§ Problem:
Using the entries below, write out the line with "[00:00:00.00]", the line with "[00:00:03.90]", and every line in between, exactly as each is written.

§ Information provided:
>>
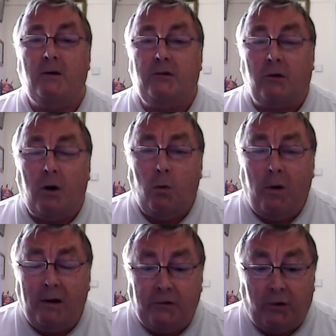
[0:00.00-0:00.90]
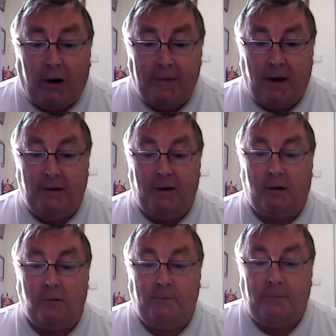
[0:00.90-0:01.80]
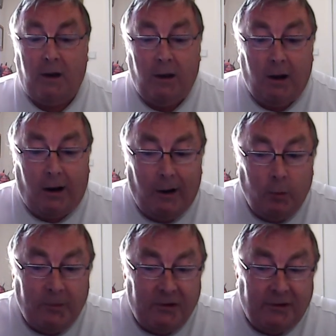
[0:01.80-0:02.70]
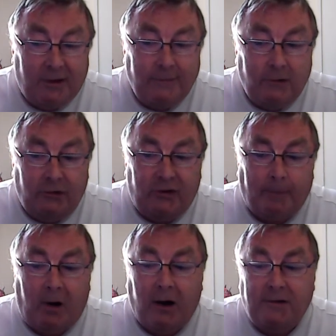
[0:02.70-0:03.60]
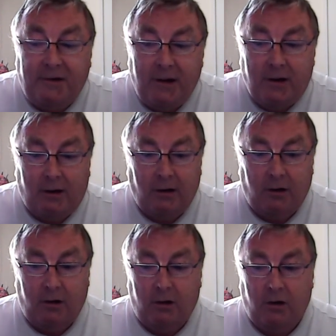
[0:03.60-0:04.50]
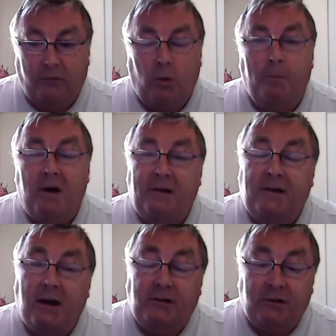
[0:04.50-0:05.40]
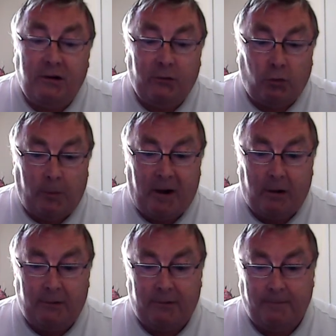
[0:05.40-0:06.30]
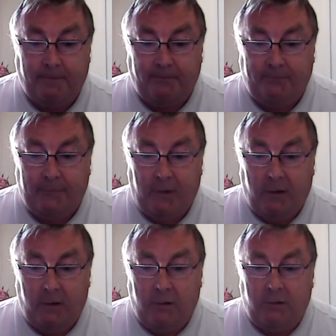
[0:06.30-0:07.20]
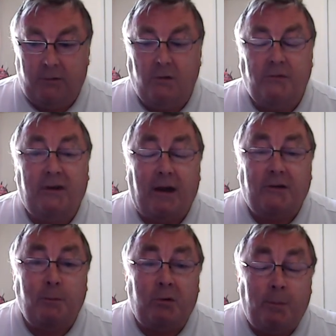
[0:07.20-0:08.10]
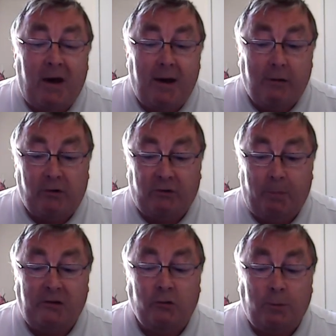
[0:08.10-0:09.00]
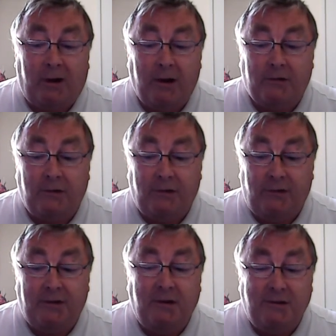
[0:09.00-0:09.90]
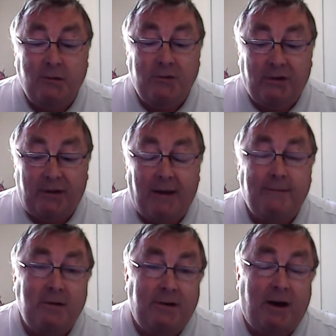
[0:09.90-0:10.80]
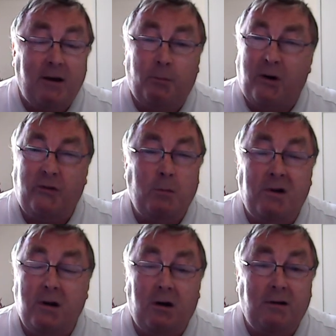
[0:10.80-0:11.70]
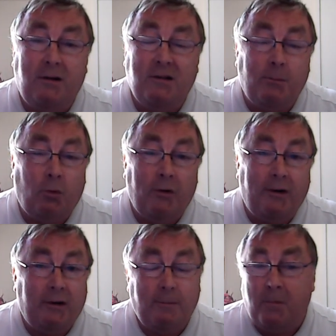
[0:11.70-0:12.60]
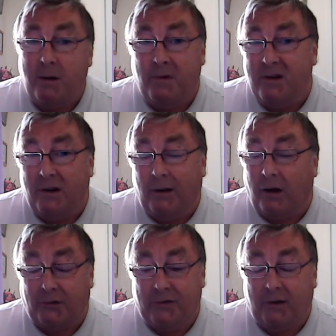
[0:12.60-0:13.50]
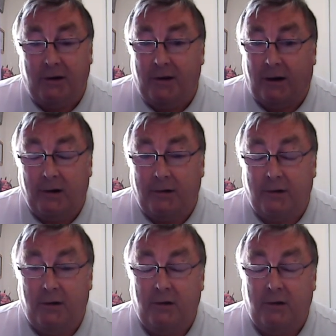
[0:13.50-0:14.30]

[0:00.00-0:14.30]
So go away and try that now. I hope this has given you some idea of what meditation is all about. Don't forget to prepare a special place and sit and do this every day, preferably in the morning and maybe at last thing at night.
<<
>>
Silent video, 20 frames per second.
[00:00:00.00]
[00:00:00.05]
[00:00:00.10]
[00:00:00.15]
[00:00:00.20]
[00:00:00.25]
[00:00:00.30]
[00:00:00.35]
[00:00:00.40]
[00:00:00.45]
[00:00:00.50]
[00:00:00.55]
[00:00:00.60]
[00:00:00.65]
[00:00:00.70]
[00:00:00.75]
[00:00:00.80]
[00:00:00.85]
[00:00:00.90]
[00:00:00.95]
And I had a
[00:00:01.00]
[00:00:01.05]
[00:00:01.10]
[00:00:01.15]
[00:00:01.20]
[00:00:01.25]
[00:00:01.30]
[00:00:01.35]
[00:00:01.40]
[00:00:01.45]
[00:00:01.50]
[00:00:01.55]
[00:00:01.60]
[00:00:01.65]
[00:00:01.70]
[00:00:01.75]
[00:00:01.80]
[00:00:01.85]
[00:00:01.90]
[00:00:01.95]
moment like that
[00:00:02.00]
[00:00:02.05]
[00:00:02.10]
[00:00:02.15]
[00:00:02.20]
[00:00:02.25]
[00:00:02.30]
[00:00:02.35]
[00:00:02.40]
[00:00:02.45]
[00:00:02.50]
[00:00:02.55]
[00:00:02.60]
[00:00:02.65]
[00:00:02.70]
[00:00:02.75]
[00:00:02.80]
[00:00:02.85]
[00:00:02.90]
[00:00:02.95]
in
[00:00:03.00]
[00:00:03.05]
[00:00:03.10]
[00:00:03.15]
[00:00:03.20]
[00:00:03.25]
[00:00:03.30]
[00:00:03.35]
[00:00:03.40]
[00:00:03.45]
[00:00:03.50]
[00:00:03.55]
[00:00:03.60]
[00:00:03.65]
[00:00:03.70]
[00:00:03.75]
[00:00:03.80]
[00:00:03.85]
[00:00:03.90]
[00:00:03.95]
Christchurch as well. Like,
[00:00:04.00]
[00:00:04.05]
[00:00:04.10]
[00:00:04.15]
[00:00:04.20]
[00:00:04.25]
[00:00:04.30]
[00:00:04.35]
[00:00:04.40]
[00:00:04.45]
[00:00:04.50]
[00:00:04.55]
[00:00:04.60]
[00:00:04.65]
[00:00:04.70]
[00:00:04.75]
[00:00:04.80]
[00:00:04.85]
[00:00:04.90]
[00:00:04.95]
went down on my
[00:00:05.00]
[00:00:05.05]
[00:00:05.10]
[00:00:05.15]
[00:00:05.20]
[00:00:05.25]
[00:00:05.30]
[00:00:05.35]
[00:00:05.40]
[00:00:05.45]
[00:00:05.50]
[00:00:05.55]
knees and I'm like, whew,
<<
>>
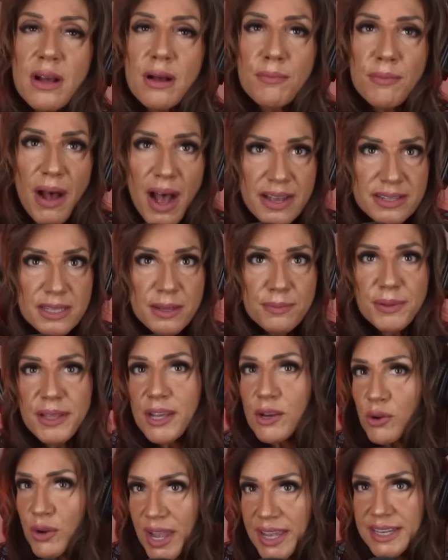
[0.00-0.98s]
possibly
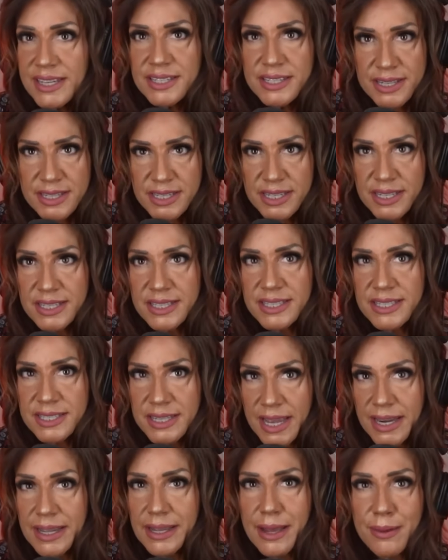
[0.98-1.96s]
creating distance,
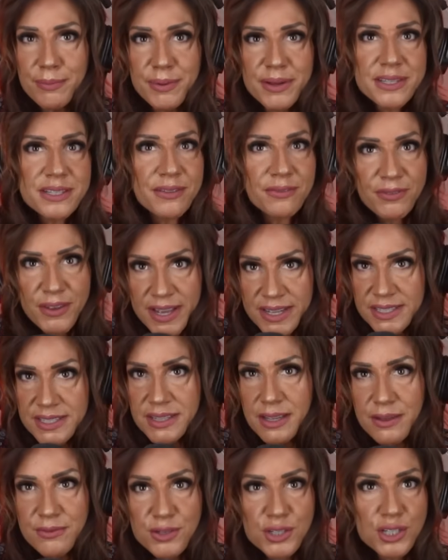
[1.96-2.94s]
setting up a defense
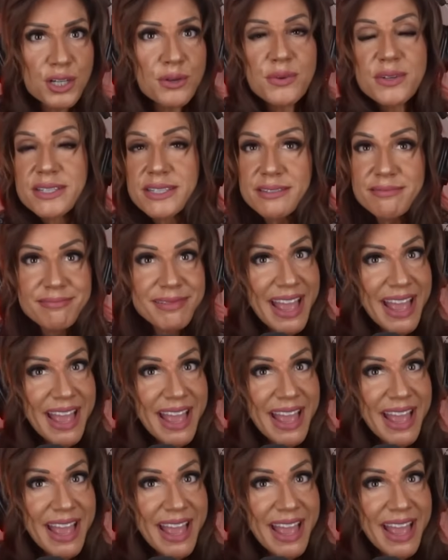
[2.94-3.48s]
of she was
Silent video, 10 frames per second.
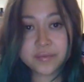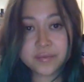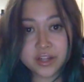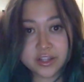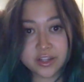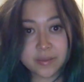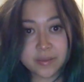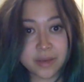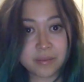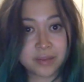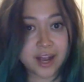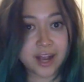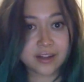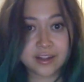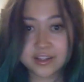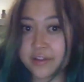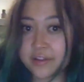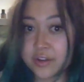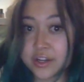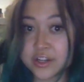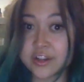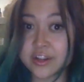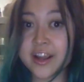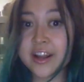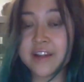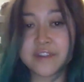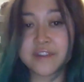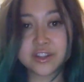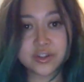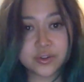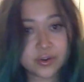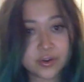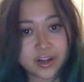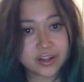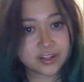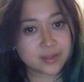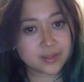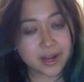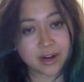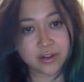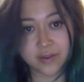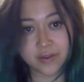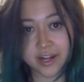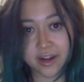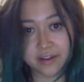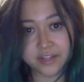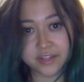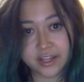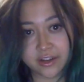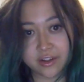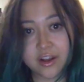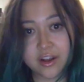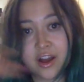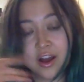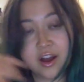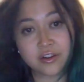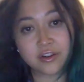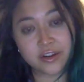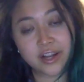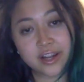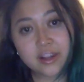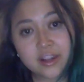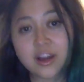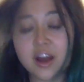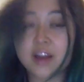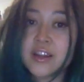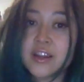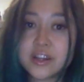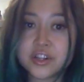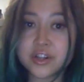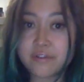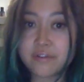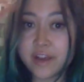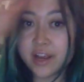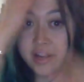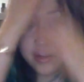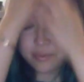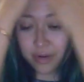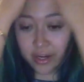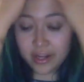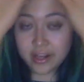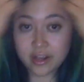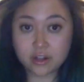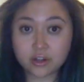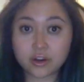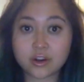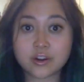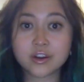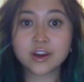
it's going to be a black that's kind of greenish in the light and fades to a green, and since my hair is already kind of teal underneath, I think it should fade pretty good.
<<
§ Exercise response:
[00:00:00.00]
[00:00:00.05]
[00:00:00.10]
[00:00:00.15]
[00:00:00.20]
[00:00:00.25]
[00:00:00.30]
[00:00:00.35]
[00:00:00.40]
[00:00:00.45]
[00:00:00.50]
[00:00:00.55]
[00:00:00.60]
[00:00:00.65]
[00:00:00.70]
[00:00:00.75]
[00:00:00.80]
[00:00:00.85]
[00:00:00.90]
[00:00:00.95]
And I had a
[00:00:01.00]
[00:00:01.05]
[00:00:01.10]
[00:00:01.15]
[00:00:01.20]
[00:00:01.25]
[00:00:01.30]
[00:00:01.35]
[00:00:01.40]
[00:00:01.45]
[00:00:01.50]
[00:00:01.55]
[00:00:01.60]
[00:00:01.65]
[00:00:01.70]
[00:00:01.75]
[00:00:01.80]
[00:00:01.85]
[00:00:01.90]
[00:00:01.95]
moment like that
[00:00:02.00]
[00:00:02.05]
[00:00:02.10]
[00:00:02.15]
[00:00:02.20]
[00:00:02.25]
[00:00:02.30]
[00:00:02.35]
[00:00:02.40]
[00:00:02.45]
[00:00:02.50]
[00:00:02.55]
[00:00:02.60]
[00:00:02.65]
[00:00:02.70]
[00:00:02.75]
[00:00:02.80]
[00:00:02.85]
[00:00:02.90]
[00:00:02.95]
in
[00:00:03.00]
[00:00:03.05]
[00:00:03.10]
[00:00:03.15]
[00:00:03.20]
[00:00:03.25]
[00:00:03.30]
[00:00:03.35]
[00:00:03.40]
[00:00:03.45]
[00:00:03.50]
[00:00:03.55]
[00:00:03.60]
[00:00:03.65]
[00:00:03.70]
[00:00:03.75]
[00:00:03.80]
[00:00:03.85]
[00:00:03.90]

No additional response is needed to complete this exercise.